The study investigates three representative compositional tasks: long-form multiplication, logic grid puzzles (e.g. Einstein’s puzzle), and a classic dynamic programming problem.
The autoregressive nature of Transformers presents a fundamental challenge in understanding tasks comprehensively. These findings underscore the pressing need for advancements in Transformer architecture and training methods.
Maybe Attention is a Good Start
According to Meta’s AI chief Yann LeCun, “Auto-regressive LLMs are like processes that keep getting away from the correct answers exponentially”.
This is possibly why Meta also introduced MEGALODON, a neural architecture for efficient sequence modelling with unlimited context length. It is designed to address the limitations of Transformer architecture in handling long sequences, including quadratic computational complexity and limited inductive bias for length generalisation.
This is similar to Google introducing Feedback Attention Memory (FAM), a novel Transformer architecture that leverages a feedback loop to enable the network to attend to its own latent representations, fostering the emergence of working memory within the Transformer and allowing it to process indefinitely long sequences.
In April, Google also unveiled a new family of open-weight language model RecurrentGemma 2B, by Google DeepMind, based on the novel Griffin architecture.
This architecture achieves fast inference when generating long sequences by replacing global attention with a mixture of local attention and linear recurrences.

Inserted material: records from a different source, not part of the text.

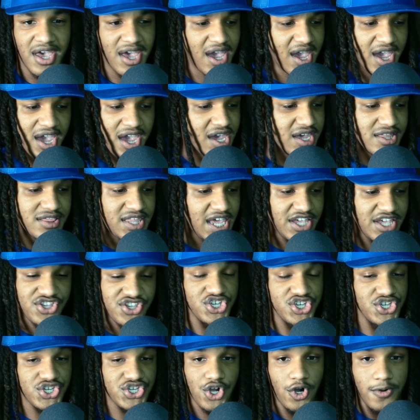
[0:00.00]
and they
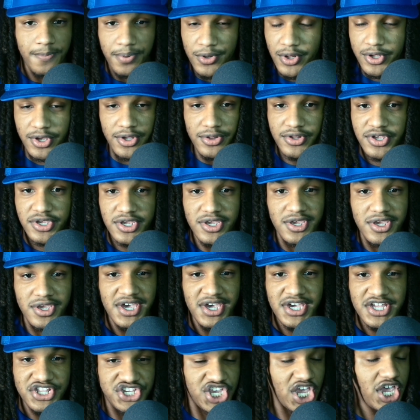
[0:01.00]
just completely
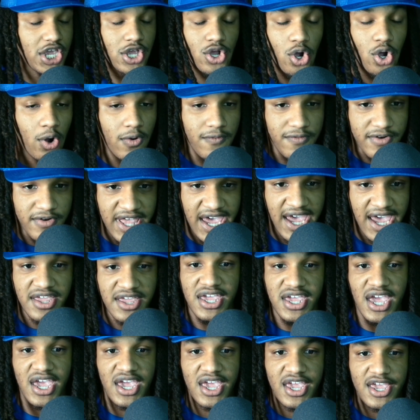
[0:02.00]
take over that
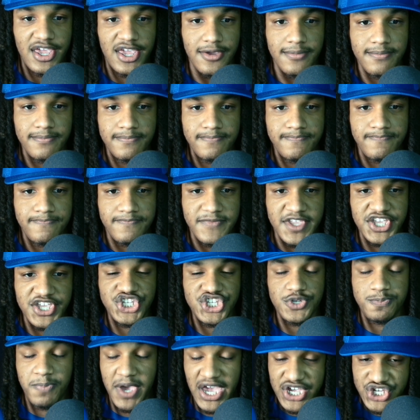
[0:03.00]
game,
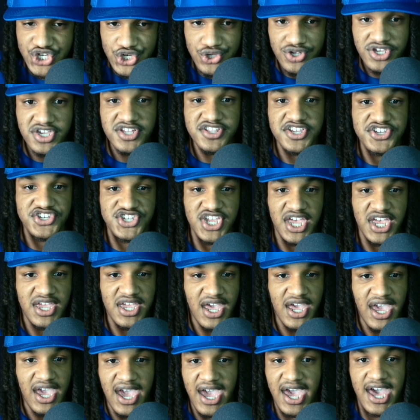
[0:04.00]
especially in the
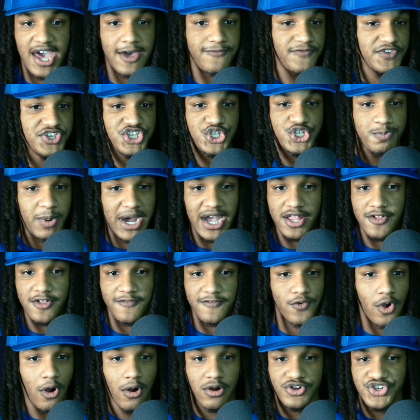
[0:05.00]
second half, in spite of
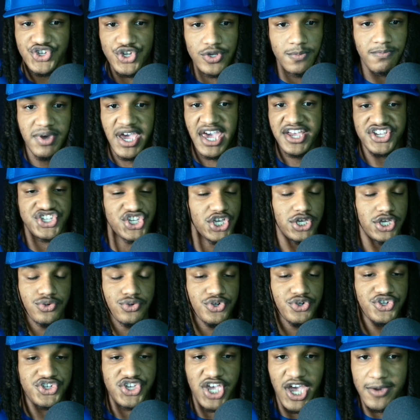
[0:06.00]
Carson Beck's
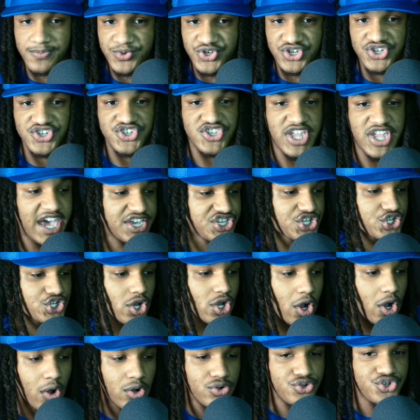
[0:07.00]
interceptions. That
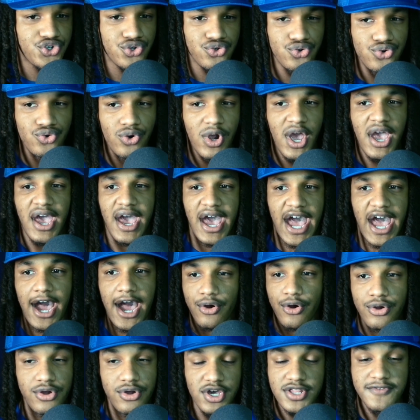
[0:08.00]
showed you how
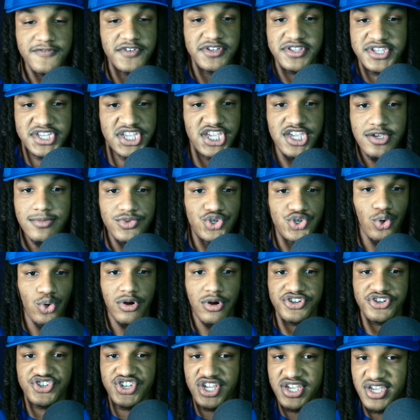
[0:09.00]
good of a team
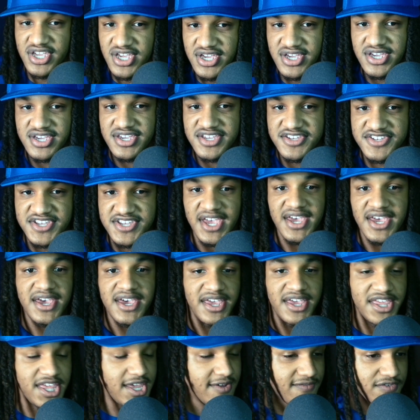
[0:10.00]
Georgia is
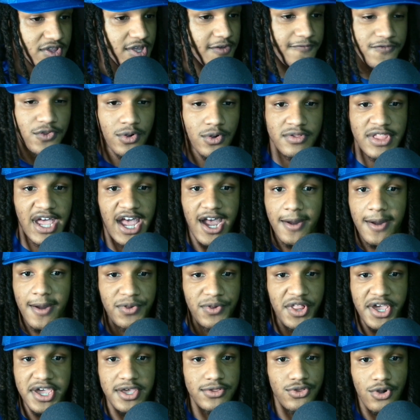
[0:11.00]
even if they're not
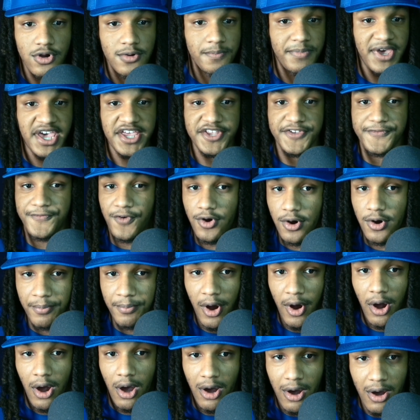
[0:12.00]
playing their best
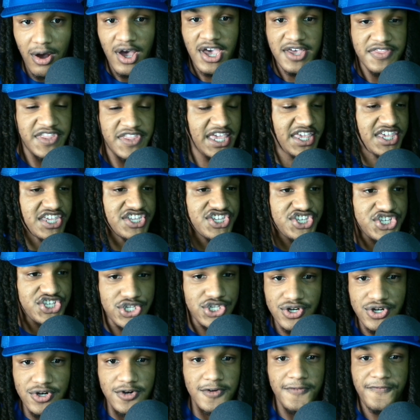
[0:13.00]
football, they can
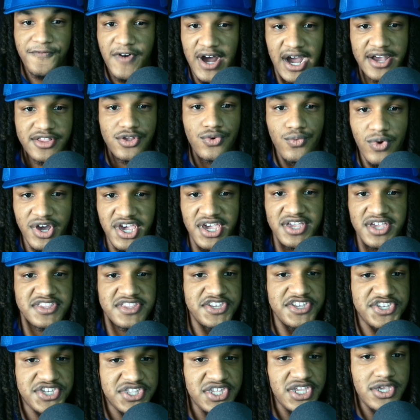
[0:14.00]
still find a way to
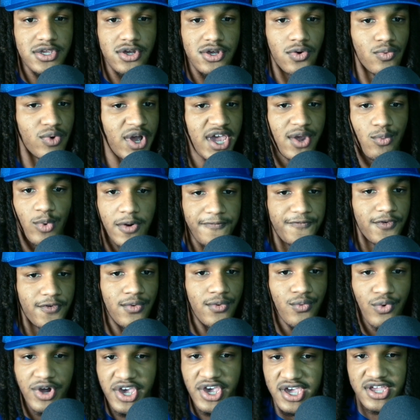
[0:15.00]
sneak away with a
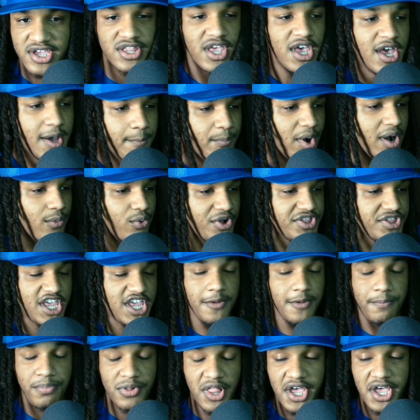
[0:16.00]
win. But when they
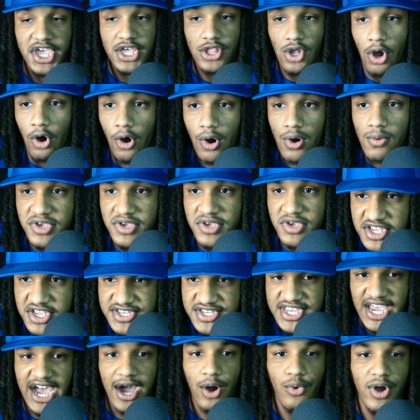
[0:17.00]
played Ole Miss,
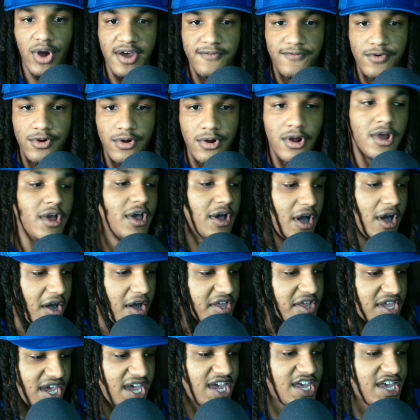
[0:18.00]
however, a
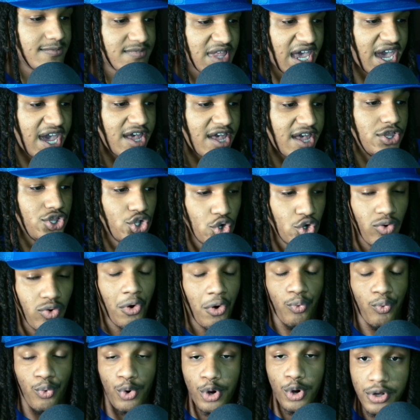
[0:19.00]
game that you
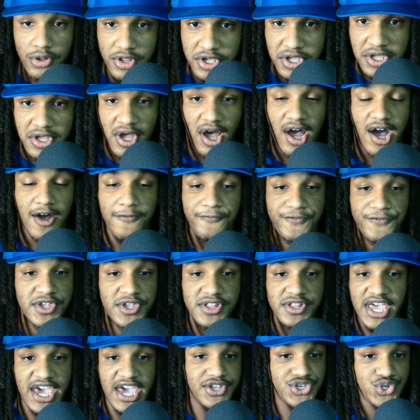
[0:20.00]
were really confident
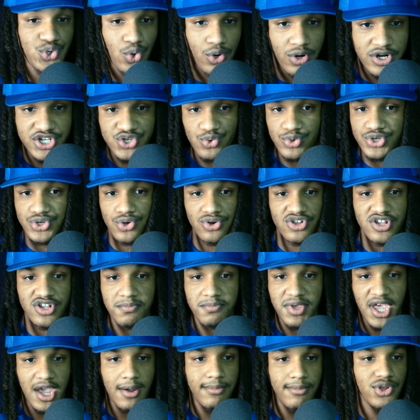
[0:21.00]
that Georgia was going to
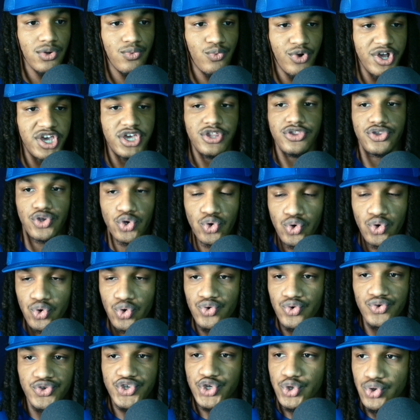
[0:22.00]
be able to win
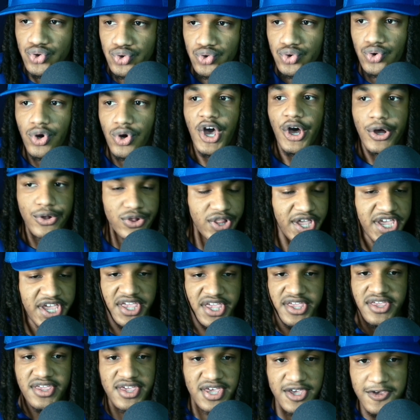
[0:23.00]
due to
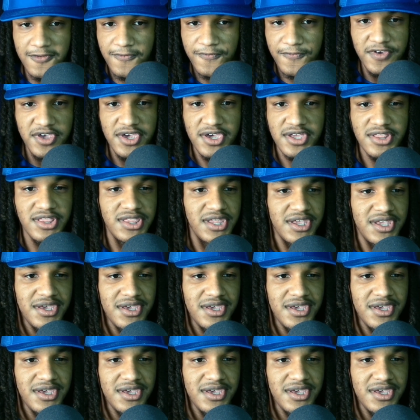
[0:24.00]
Lane Kiffin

Speaking of mixture, Mixture of Experts (MoE) models are also on the rise. It is a type of neural network architecture that combines the strengths of multiple smaller models, known as ‘experts’, to make predictions or generate outputs. An MoE model is like a team of hospital specialists. Each specialist is an expert in a specific medical field, such as cardiology, neurology, or orthopaedics.

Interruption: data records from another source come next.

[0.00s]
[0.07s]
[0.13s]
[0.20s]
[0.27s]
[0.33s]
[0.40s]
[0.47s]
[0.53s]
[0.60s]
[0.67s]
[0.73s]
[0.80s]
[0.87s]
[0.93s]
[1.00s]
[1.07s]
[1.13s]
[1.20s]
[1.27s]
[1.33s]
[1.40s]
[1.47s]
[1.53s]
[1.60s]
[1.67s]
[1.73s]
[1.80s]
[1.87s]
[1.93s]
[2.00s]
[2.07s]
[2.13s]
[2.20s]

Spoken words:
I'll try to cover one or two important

With respect to Transformer models, MoE has two key elements – Sparse MoE Layers and a Gate Network. Sparse MoE layers represent different ‘experts’ within the model, each capable of handling specific tasks. The gate network functions like a manager, determining which words or tokens are assigned to each expert.
This has led to Jamba. AI21 Labs introduced Jamba, which is a hybrid decoder architecture that combines Transformer layers with Mamba layers, along with an MoE module. The company refers to this combination of three elements as a Jamba block.

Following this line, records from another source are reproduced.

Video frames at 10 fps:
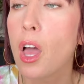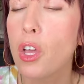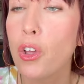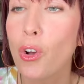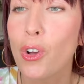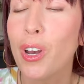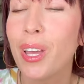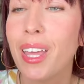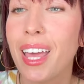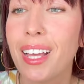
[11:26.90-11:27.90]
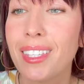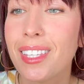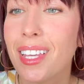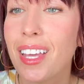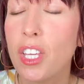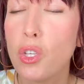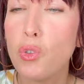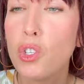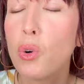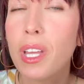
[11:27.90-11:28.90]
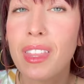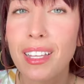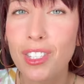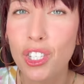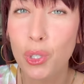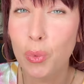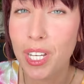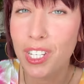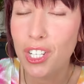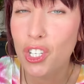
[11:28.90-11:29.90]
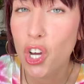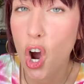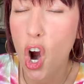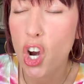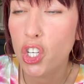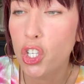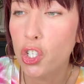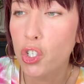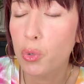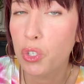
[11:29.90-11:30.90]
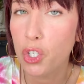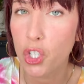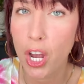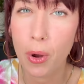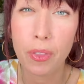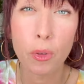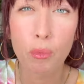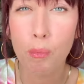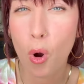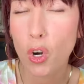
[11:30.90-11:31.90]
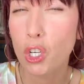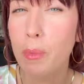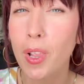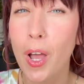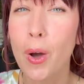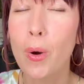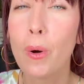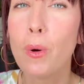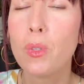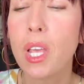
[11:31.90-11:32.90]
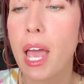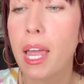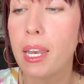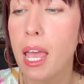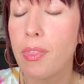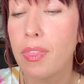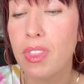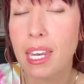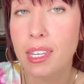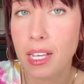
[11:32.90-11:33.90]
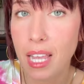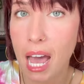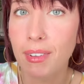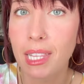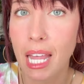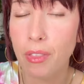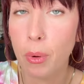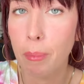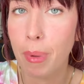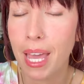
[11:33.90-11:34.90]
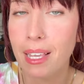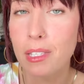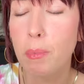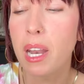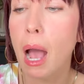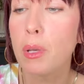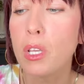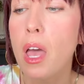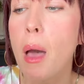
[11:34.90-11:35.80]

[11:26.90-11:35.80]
you're gonna get, you still get that sweet, tart, juicy cherry and those marshmallows, and, and it does have a leathery base, but I was,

Jamba applies MoE at every other layer, with 16 experts, and uses the top 2 experts at each token. “The more the MoE layers, and the more the experts in each MoE layer, the larger the total number of model parameters,” wrote AI21 Labs in Jamba’s research paper.
The End of Transformers?
Before Transformers were all the hype, people were obsessed with recurrent neural networks (RNNs) for deep learning. But by definition, RNNs process data sequentially, which was thought to be an unfit choice for text-based models.
But Transformers are also just a modification of RNNs with an added attention layer. This could be the same for something that “replaces” Transformers.
Jensen Huang had asked the panel at NVIDIA GTC 2024 about the most significant improvements to the base Transformer design. Aidan Gomez replied that extensive work has been done on the inference side to speed up these models. However, Gomez said that he is quite unhappy with the fact that all developments happening today are built on top of Transformers.
“I still think it kind of disturbs me how similar to the original form we are. I think the world needs something better than the Transformer,” he said, adding that he hopes it will be succeeded by a ‘new plateau of performance’. “I think it is too similar to the thing that was there six or seven years ago.”